例の魔力ナイフを排出する銀色の星印が付いた青い球体である。
「今度こそ、返り討ちだ!」
「どちらかというと、向かってきてるのは貴女じゃない?」
「うるさい!」
––––鬼符「青鬼赤鬼」
少女は青と赤の大きな弾幕を真横に発射すると、ある点で向きを変え、それを一直線に前方に飛ばした。
それは私を狙っているようには思えず、私の真横を通り過ぎて行く。
しかし、その大きな弾幕からは小さな弾幕が無数に排出されており、それらが私に向かって飛んできていた。

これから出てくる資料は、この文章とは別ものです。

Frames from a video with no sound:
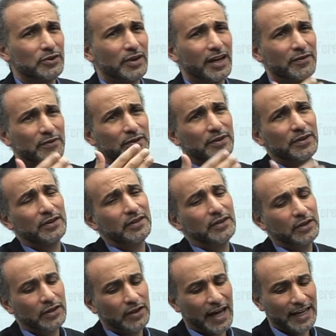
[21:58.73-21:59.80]
you have uh,
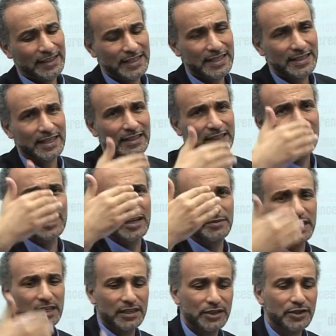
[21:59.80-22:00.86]
uh, hadith that is
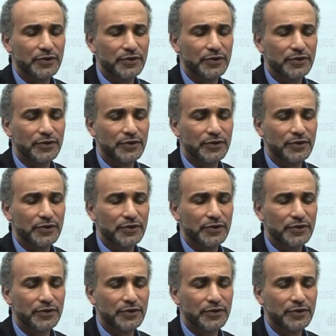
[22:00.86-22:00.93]
coming in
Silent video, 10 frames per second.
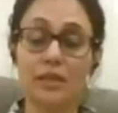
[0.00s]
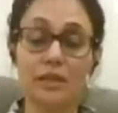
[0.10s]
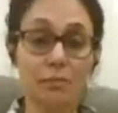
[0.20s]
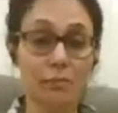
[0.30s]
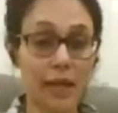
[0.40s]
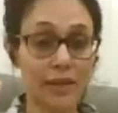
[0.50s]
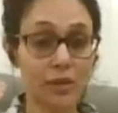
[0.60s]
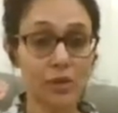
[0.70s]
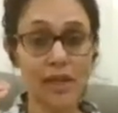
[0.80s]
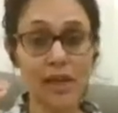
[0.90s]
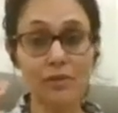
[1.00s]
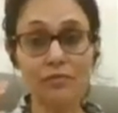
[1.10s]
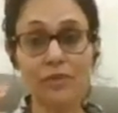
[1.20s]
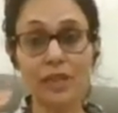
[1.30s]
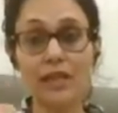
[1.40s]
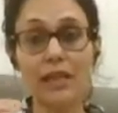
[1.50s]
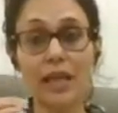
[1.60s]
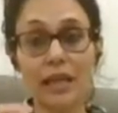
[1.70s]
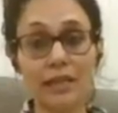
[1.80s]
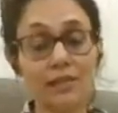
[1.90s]
They might not have done
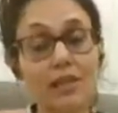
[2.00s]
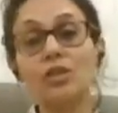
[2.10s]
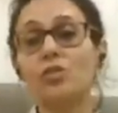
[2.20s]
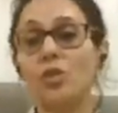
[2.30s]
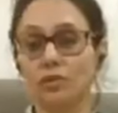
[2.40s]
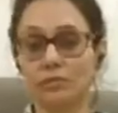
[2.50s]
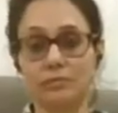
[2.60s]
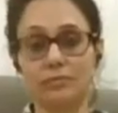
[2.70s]
anything wrong,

それを避けることは、難しいことではなく、私は余裕を持って躱していた。
◆◇◆
「あの猫、以前に会った時よりも頭が良くなってるのか……?」
「頭がいいというよりは、咲夜を対策しているだけのような気もするけど」
「たしかに、咲夜の弱点をしっかり突いている。前回は
「ええ。今回ばかりは、舐めてかかると痛い目見るわよ……咲夜」
◆◇◆
第2波が発射された。
先ほど発射されたものよりも、さらに私に近い軌道で迫ってくる。
まるで私に避ける隙を与えないように、だんだんと私の可動域を狭くしていた。
「お前は空を飛べない、だから上には避けられない!」
得意げに叫ぶ少女。
事実、私は避けるのが辛くなっていた。
空を飛べない私は、どうしても2次元平面での戦いを強いられてしまう。
そのため『上下に避ける』ということが叶わず、このように左右から攻められると回避が難しくなるのだ。
「これで終わりだよ!」
少女は第3波を発射した。
それはやはり、先ほどまでのものよりも内側を通って私の真横を通過した。
『左右に避ける』ことすら叶わなくなった私は、『前後に避ける』という1次元的な動きしかできなくなっていた。